In the UKBEC k-means heat-map (Additional file 3), using a significance cut-off of 10⁻⁴ (to account for multiple testing), almost 65% of the modules show cell type enrichment (i.e. 91 modules in total). Within these, 86 modules show a single cell type signal. In the WGCNA heat-map (Additional file 4), 63% of the modules show cell type enrichment (87 modules in total), with 85 showing single cell type signals.

Figure 5 b compares the two enrichment matrices, by aggregating all the cell-type enrichment −l o g ₁₀ transformed p-values as we did for the Gene Ontology enrichment in “K-means improves functional enrichments” section. Each bar represents the sum of all values of the corresponding heat-map, for modules of the given tissue. According to this, we always see an improvement in UKBEC networks and in most of the the GTEx networks. The overall improvement is significant (paired t-test p-value 0.000193).

Conclusions

Our study shows that an additional k-means step, when used as an adjunct to WGCNA, improves the partitions generated from gene co-expression networks. Our method is not an alternative to WGCNA, instead it is an additional step to the standard WGCNA pipeline. Indeed, our method can be applied to any general hierarchical clustering algorithm, and as such it could be usefully applied to any hierarchical clustering based approach for network generation, not just gene co-expression networks.

We evaluated our method using two contrasting gene expression datasets representing a variety of different tissues, one obtained with microarray technology (the UKBEC dataset on 10 brain tissues), and the other with RNA-seq (the GTEx dataset on 42 tissues, which includes 13 brain tissues). Using a variety of approaches, we demonstrate improved performance of our k-means method in both datasets. Furthermore, we also demonstrate improved performance using simulated data generated from the GTEx dataset.
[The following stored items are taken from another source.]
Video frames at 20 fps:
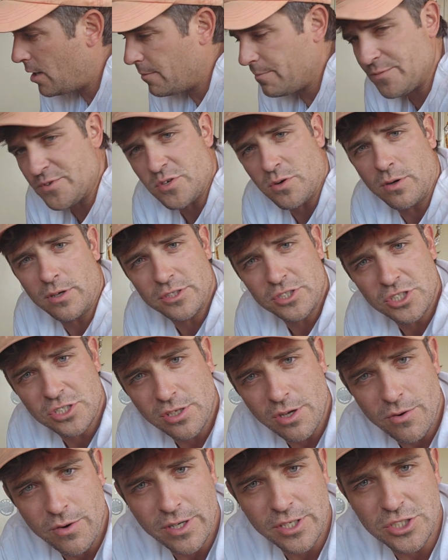So I'll
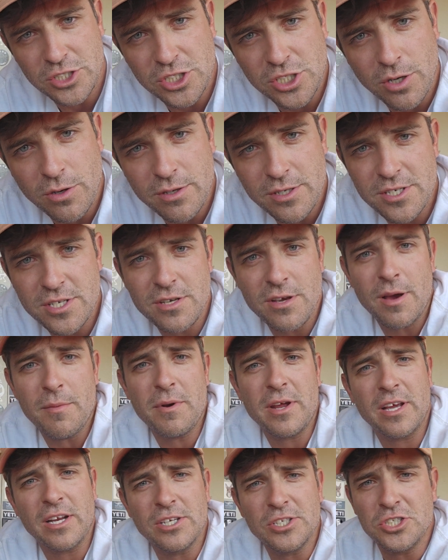just go ahead and show it to you. I'm
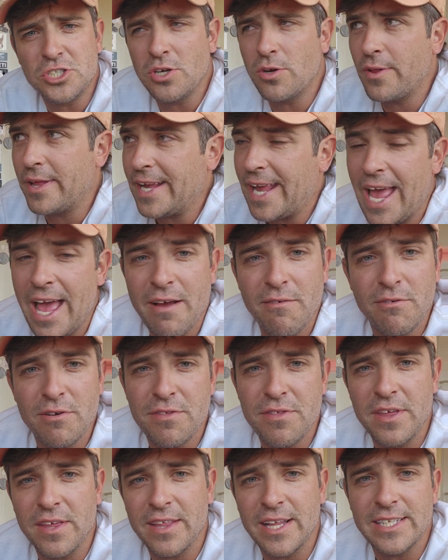not going to show
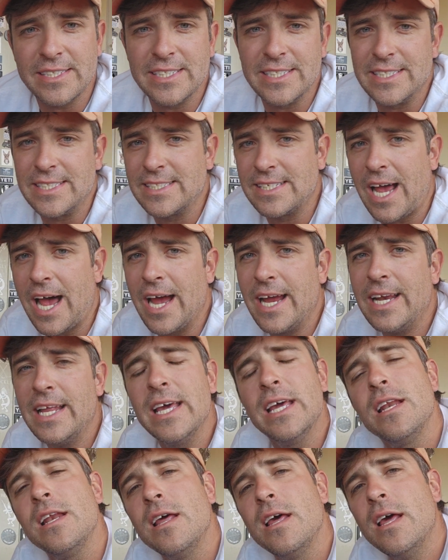everything that's inside
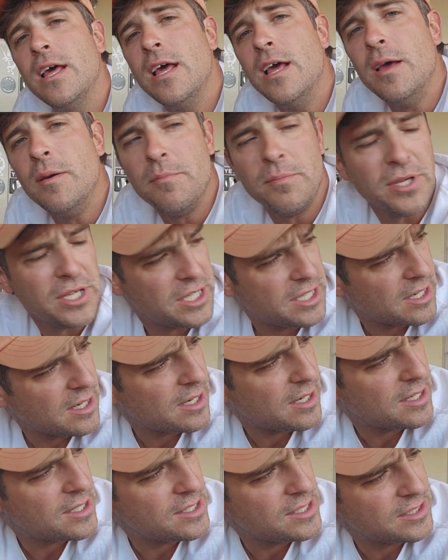it,
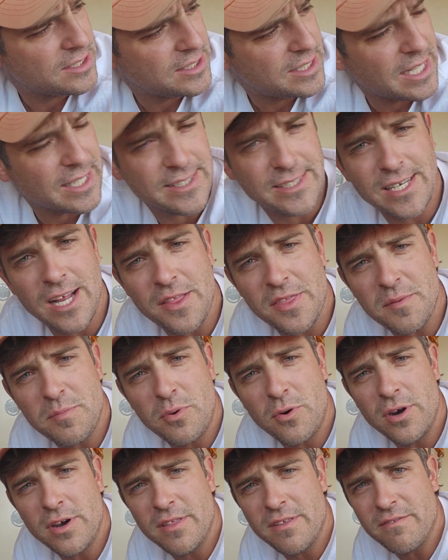because that's not the
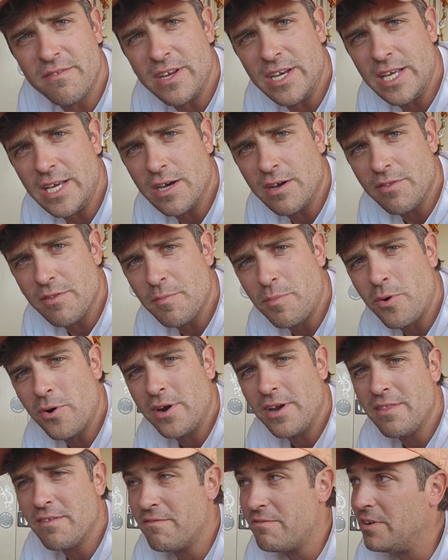point of the video. The
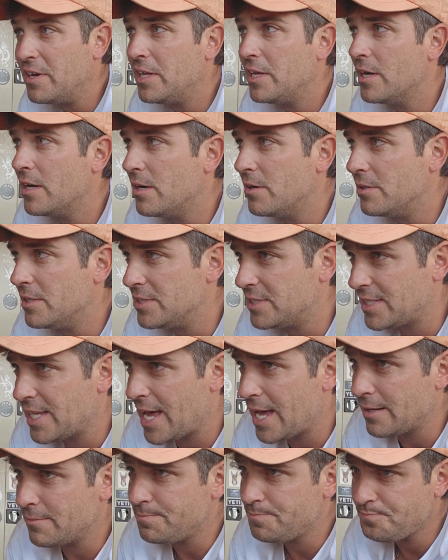point of the video is
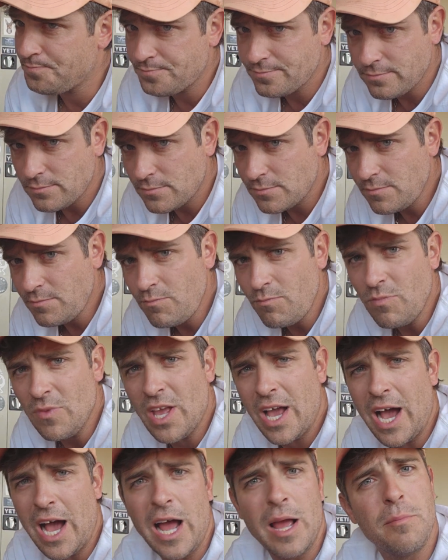that
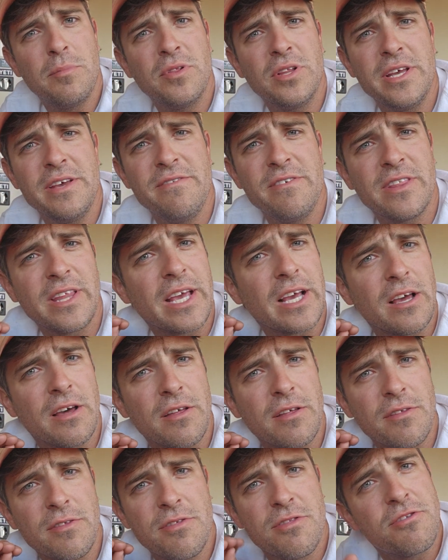I believe in
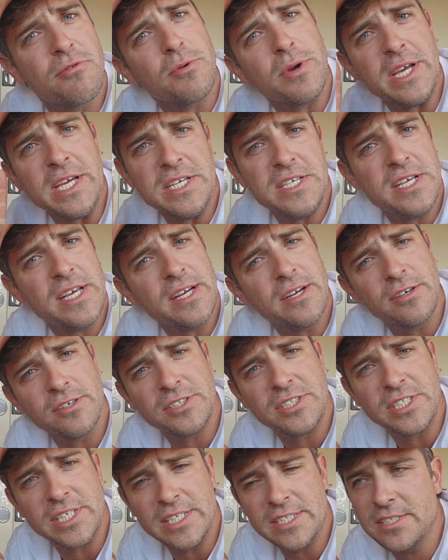a 3-tier
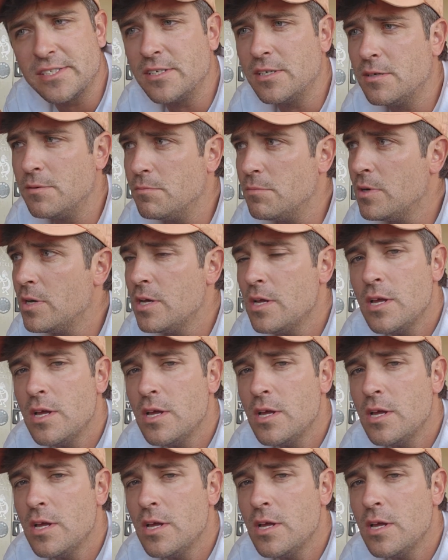system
We show via these analyses that it is possible to obtain better partitions for the same networks via our k-means method. Our method generates modules with fewer misplaced genes with respect to their eigengene, and this implies that the eigengene is a better representative of the phenomena hidden behind the particular set of genes belonging to the module.
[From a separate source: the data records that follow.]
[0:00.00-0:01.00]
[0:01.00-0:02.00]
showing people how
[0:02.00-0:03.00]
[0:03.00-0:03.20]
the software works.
Using Gene Ontology enrichment analyses, we also show that our partitions are enriched for biological functionality. Statistically significant S _GO(P) enrichment is seen in all 10 UKBEC CGNs and in 34 out of the 42 GTEx GCNs.

Our partitions have improved modules preservation, which also suggests that the clustering is more accurate from a biological point of view. Although some gene modules are specific of each tissue (and therefore show poor preservation in other tissues), it is a desirable property of most GCN partitions to be highly replicable under the assumption that a preserved module is more likely to be a genuine module. Our analyses suggest that k-means favours the creation of more genuine modules and these results are seen in both UKBEC and GTEx GCNs.

Our k-means method also creates partitions in which gene sets representative of specific brain cell types are seen in modules with increased statistical significance. This suggests, once again, more biologically genuine modules.

GCN construction is likely to become an increasingly important analysis, as genomics and transcriptomics are increasingly applied to aid clinical diagnosis and prognosis. Methods that generate more reliable and robust gene GCNs will enable improved prediction of inter-gene relationships and gene function, with a variety of applications.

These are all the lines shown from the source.